Recombinant Helicobacter pylori Bacterial non-heme ferritin (ftnA)

The production of this Recombinant H. pylori C17orf99 protein began at the genetic level, where the coding sequence for the C17orf99 protein was first isolated and cloned into an expression plasmid vector. Recombinant DNA technology was used in the process. Next step was cloning. The expression vector must be introduced into the host cell (Baculovirus) so that the cells could be cultured and expressed the desired ftnA protein. And we finally got the recombinant ftnA protein with the purity of 85%+ determined by SDS-PAGE.
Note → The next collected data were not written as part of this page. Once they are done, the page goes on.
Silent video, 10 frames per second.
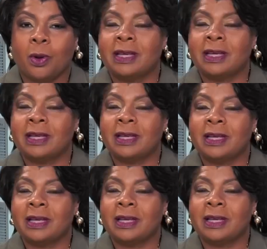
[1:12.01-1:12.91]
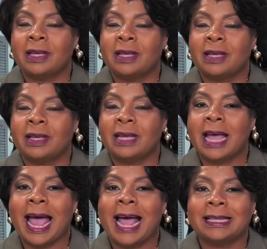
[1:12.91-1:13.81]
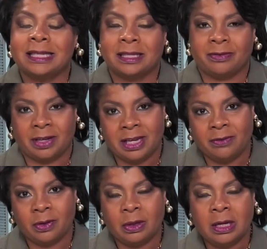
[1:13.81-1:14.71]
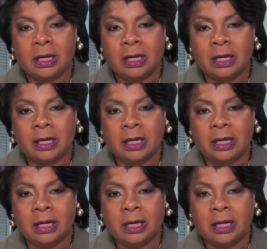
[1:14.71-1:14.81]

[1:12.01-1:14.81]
Korea was considered part of the axis of evil.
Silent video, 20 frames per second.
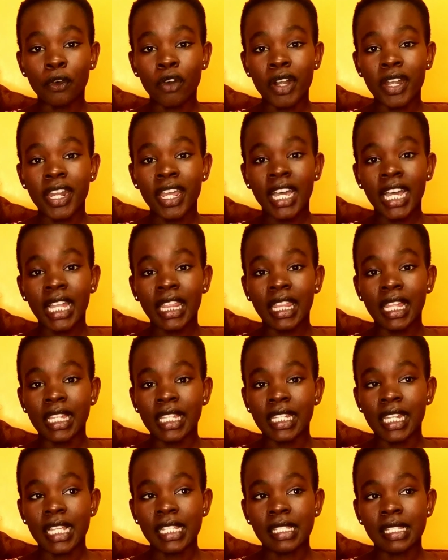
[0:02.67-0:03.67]
already heard
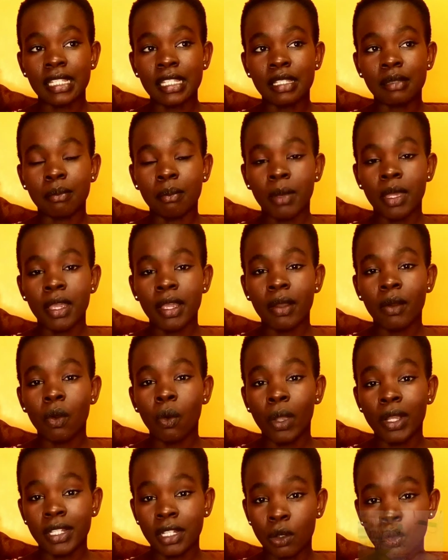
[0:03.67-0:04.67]
that nurses make
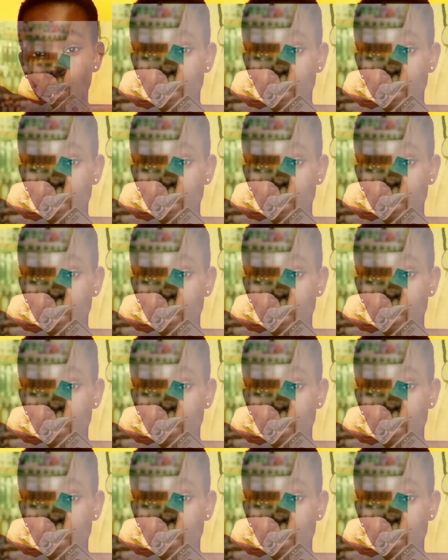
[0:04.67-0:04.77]
quite a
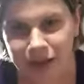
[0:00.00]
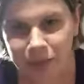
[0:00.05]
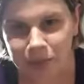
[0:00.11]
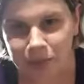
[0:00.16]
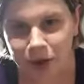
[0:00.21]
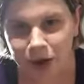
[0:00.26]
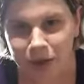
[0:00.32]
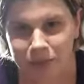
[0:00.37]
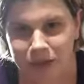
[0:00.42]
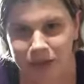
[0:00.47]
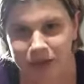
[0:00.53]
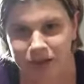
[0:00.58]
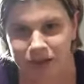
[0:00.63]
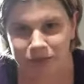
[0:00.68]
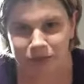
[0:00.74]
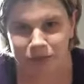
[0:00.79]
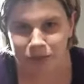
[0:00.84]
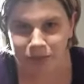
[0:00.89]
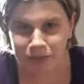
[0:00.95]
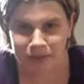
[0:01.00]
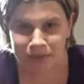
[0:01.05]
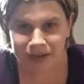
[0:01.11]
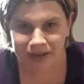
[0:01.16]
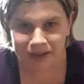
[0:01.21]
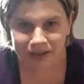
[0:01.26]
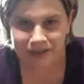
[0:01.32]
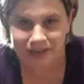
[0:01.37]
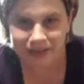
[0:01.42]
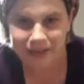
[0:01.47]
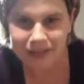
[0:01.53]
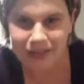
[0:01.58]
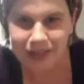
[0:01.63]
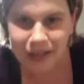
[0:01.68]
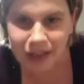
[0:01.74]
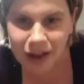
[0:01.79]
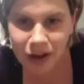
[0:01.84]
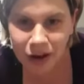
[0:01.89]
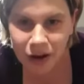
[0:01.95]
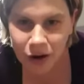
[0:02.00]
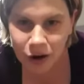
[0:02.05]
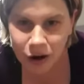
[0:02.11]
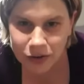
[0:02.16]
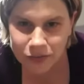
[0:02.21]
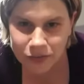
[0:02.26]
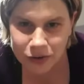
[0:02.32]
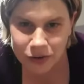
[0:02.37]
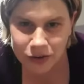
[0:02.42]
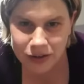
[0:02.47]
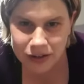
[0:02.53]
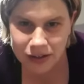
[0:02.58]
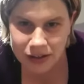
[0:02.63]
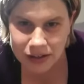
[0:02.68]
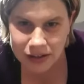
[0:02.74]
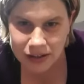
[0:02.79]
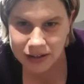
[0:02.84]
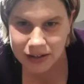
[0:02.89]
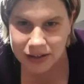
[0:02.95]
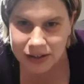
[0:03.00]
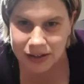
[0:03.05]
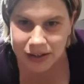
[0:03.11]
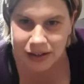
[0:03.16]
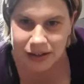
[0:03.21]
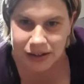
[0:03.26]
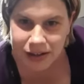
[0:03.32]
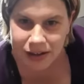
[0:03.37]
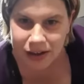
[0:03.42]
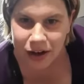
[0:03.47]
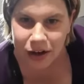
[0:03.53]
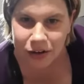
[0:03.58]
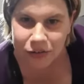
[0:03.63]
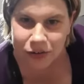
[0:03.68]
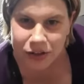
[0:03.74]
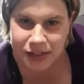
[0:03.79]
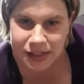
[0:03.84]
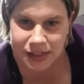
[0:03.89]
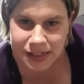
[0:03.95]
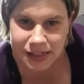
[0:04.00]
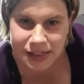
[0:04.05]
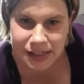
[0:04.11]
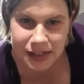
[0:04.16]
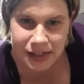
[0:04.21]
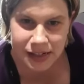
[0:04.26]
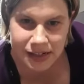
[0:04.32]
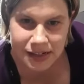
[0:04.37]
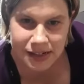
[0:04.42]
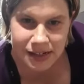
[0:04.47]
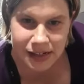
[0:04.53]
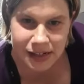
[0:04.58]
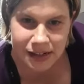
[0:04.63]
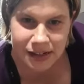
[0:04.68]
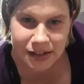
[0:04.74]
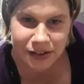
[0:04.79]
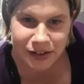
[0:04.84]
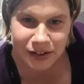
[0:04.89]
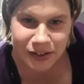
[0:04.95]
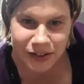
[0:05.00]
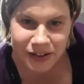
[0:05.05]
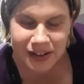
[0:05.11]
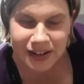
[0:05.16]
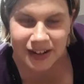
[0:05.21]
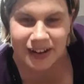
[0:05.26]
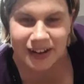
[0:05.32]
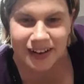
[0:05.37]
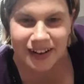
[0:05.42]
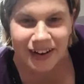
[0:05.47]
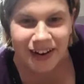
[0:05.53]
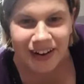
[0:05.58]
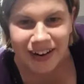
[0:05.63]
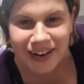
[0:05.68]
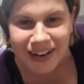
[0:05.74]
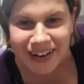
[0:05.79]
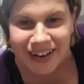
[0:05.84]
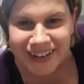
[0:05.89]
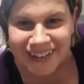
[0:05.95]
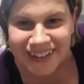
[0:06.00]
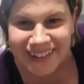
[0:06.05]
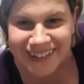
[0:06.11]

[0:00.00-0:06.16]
But I'm here if you want me. I've got it in a 6. Send it on holiday. Ah.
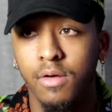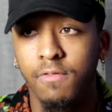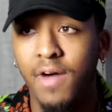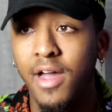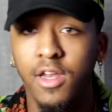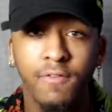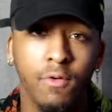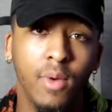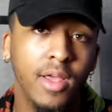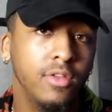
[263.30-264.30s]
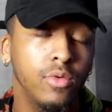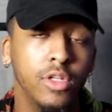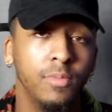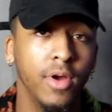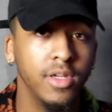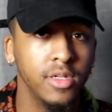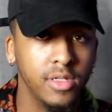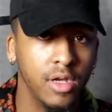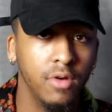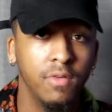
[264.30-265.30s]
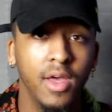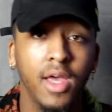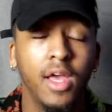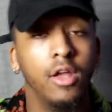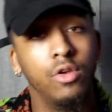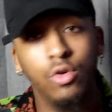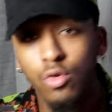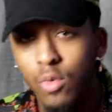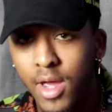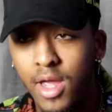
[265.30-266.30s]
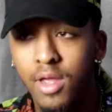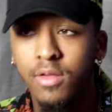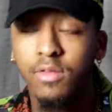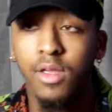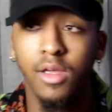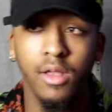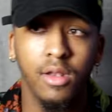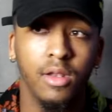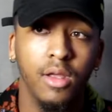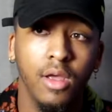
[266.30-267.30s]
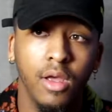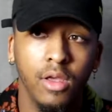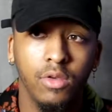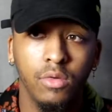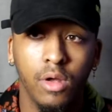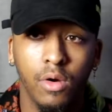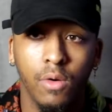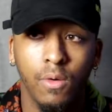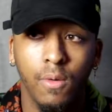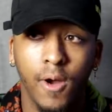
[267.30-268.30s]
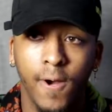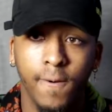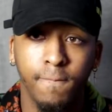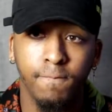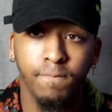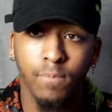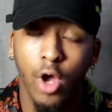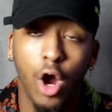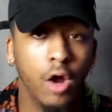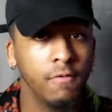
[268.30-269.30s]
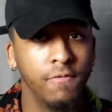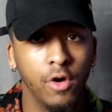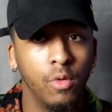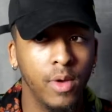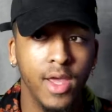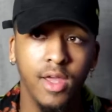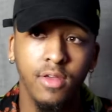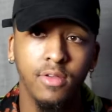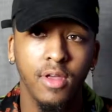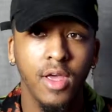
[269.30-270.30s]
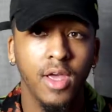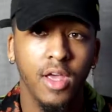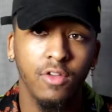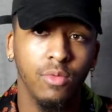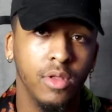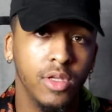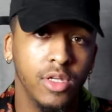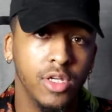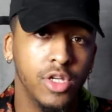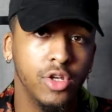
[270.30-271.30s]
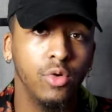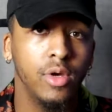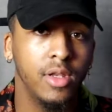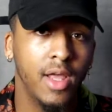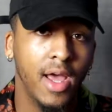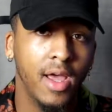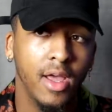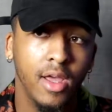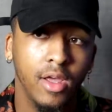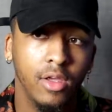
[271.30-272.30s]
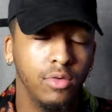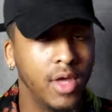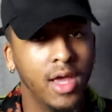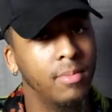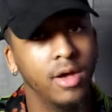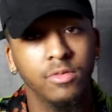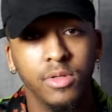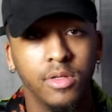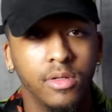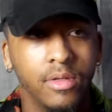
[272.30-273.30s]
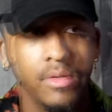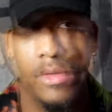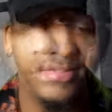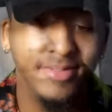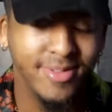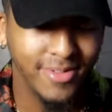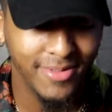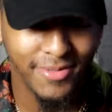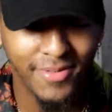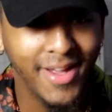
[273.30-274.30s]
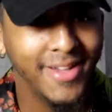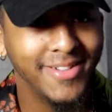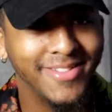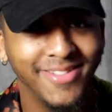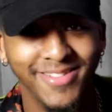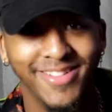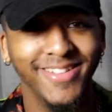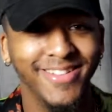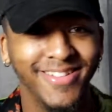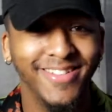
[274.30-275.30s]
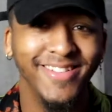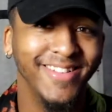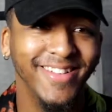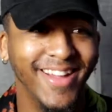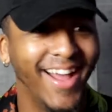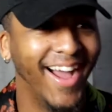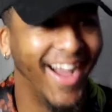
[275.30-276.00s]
find different ways to express yourself in new ways, in, you know, heartfelt ways, is really just showing that you can't box me in. You know, the flies, you know what I'm saying?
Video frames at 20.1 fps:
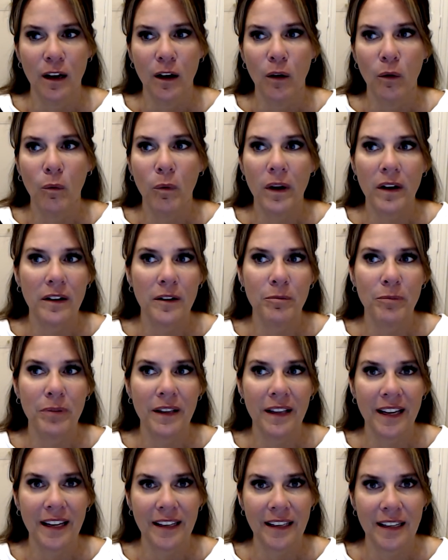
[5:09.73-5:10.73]
where to
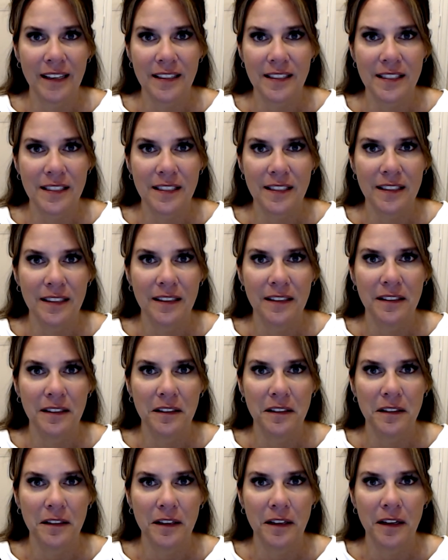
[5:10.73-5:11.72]
plant us
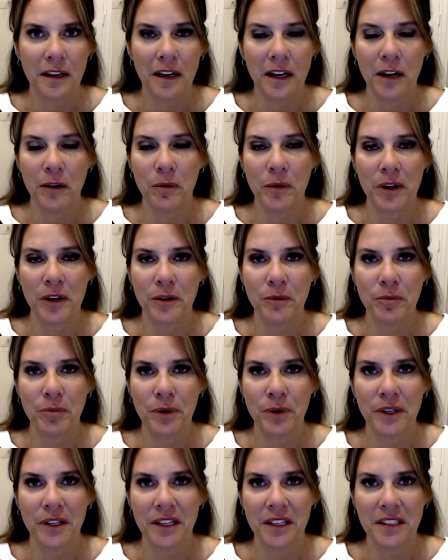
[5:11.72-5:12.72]
and where to
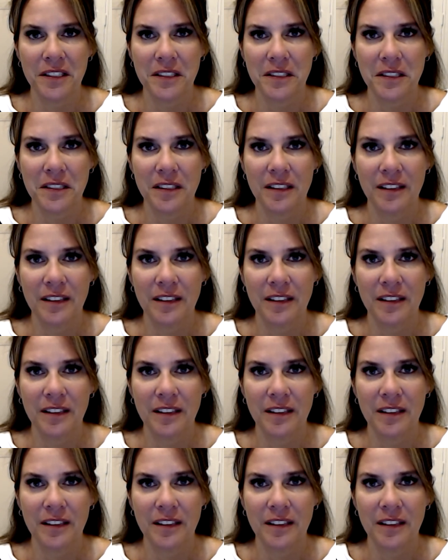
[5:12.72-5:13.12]
put us.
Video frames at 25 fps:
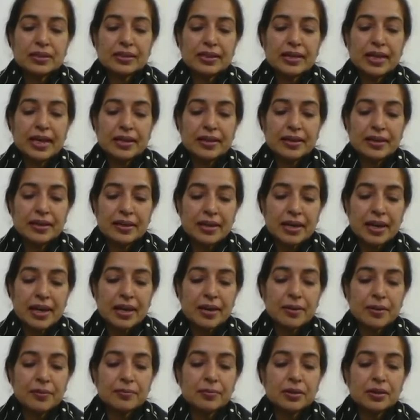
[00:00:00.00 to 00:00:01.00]
can
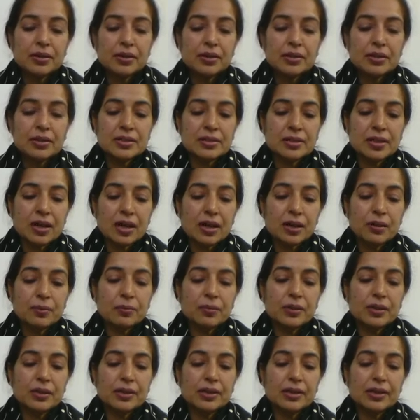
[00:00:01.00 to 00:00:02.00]
never
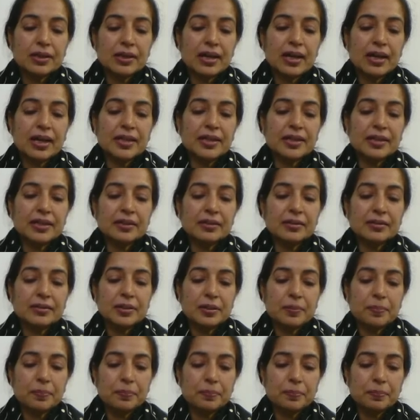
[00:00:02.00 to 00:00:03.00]
tower like
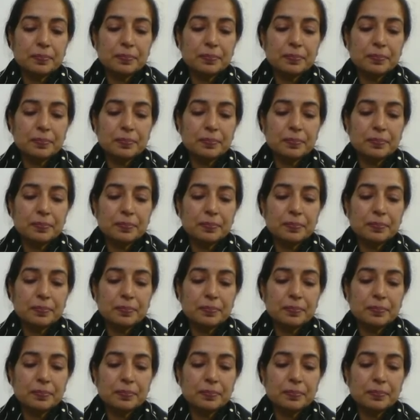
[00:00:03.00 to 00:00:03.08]
the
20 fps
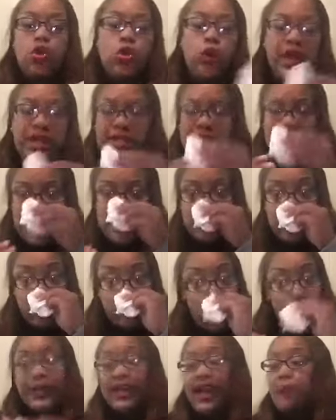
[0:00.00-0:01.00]
Quick
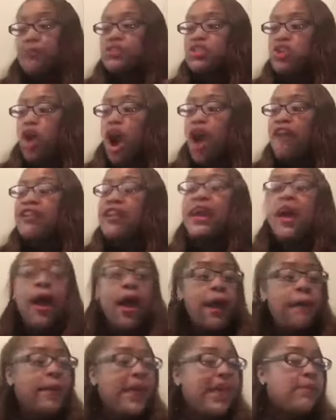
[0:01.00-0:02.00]
testimony. I'm sorry.
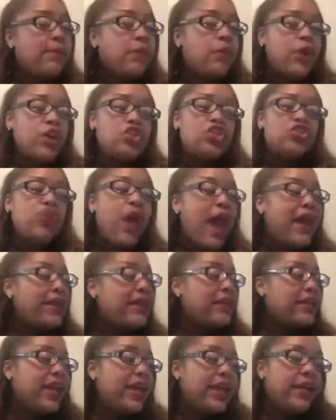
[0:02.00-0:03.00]
Maybe we'll try to
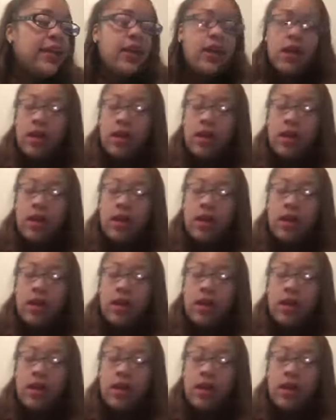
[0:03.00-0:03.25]
get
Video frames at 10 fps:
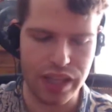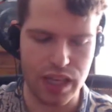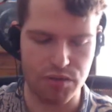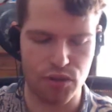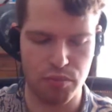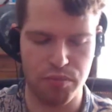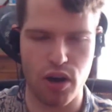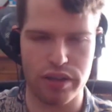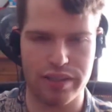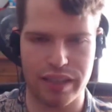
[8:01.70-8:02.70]
if you
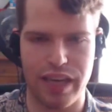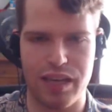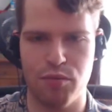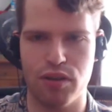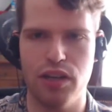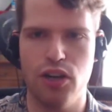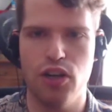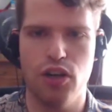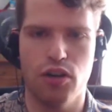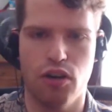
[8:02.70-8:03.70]
bought the game on
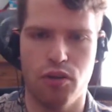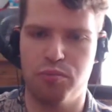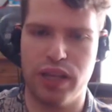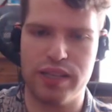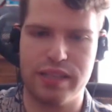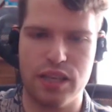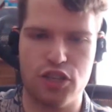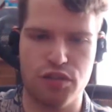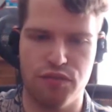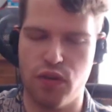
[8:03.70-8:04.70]
on
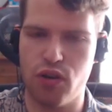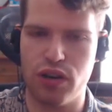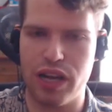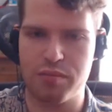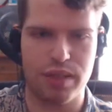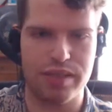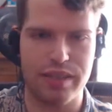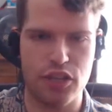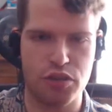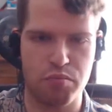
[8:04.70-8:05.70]
PlayStation 4 like
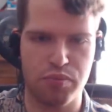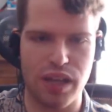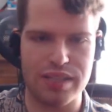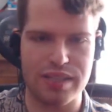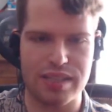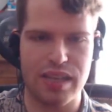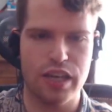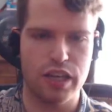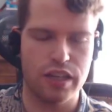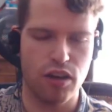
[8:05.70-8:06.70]
PlayStation Plus,
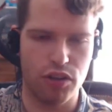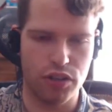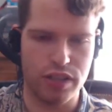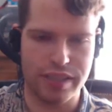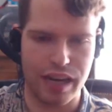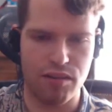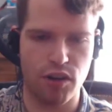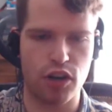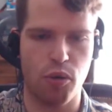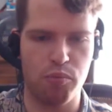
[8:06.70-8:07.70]
it's gonna
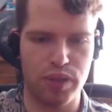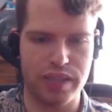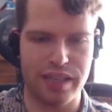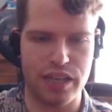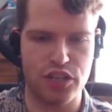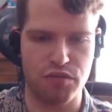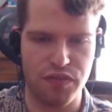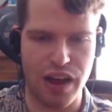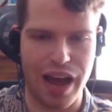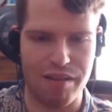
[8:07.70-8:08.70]
work on PlayStation
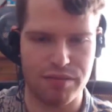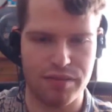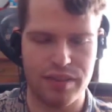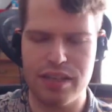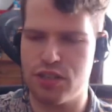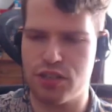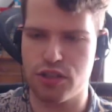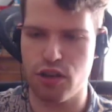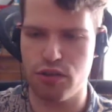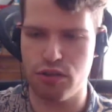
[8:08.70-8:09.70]
5
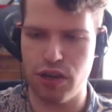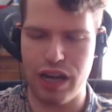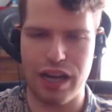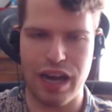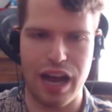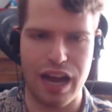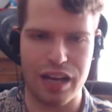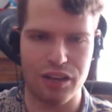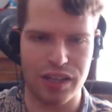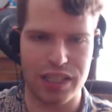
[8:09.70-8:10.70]
so uh, I,
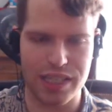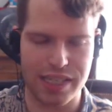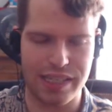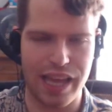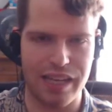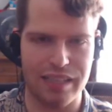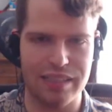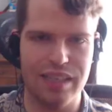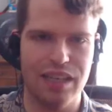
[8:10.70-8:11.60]
I don't understand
Ferritin A (FtnA), a major iron storage protein in E. coli, can scavenge the iron released from the disrupted iron–sulfur clusters and alleviates the iron-mediated production of hydroxyl free radicals in the presence of hydrogen peroxide. Ferritin minerals are nutritive iron concentrates that slowly release the iron for use in the synthesis of new iron centers for protein catalysts as in heme, iron–sulfur clusters, or iron bound entirely by protein in amino acid side chains (“non-heme iron”). Iron-containing proteins are key to electron transfer chains in respiration (heme proteins) and photosynthesis (iron–sulfur proteins) and play important roles in hydroxylation reactions. The iron stored in FtnA can be retrieved by IscA for the iron–sulfur cluster assembly in IscU in the presence of the thioredoxin reductase system. The physiological roles of ferritins in cellular response to oxidative stresses and in repair of the disrupted iron–sulfur clusters have been identified. Increasing evidence indicated that ferritins, a large family of iron-storage proteins found in bacteria and mammalian cells may have an important role in cellular defense against oxidative stresses.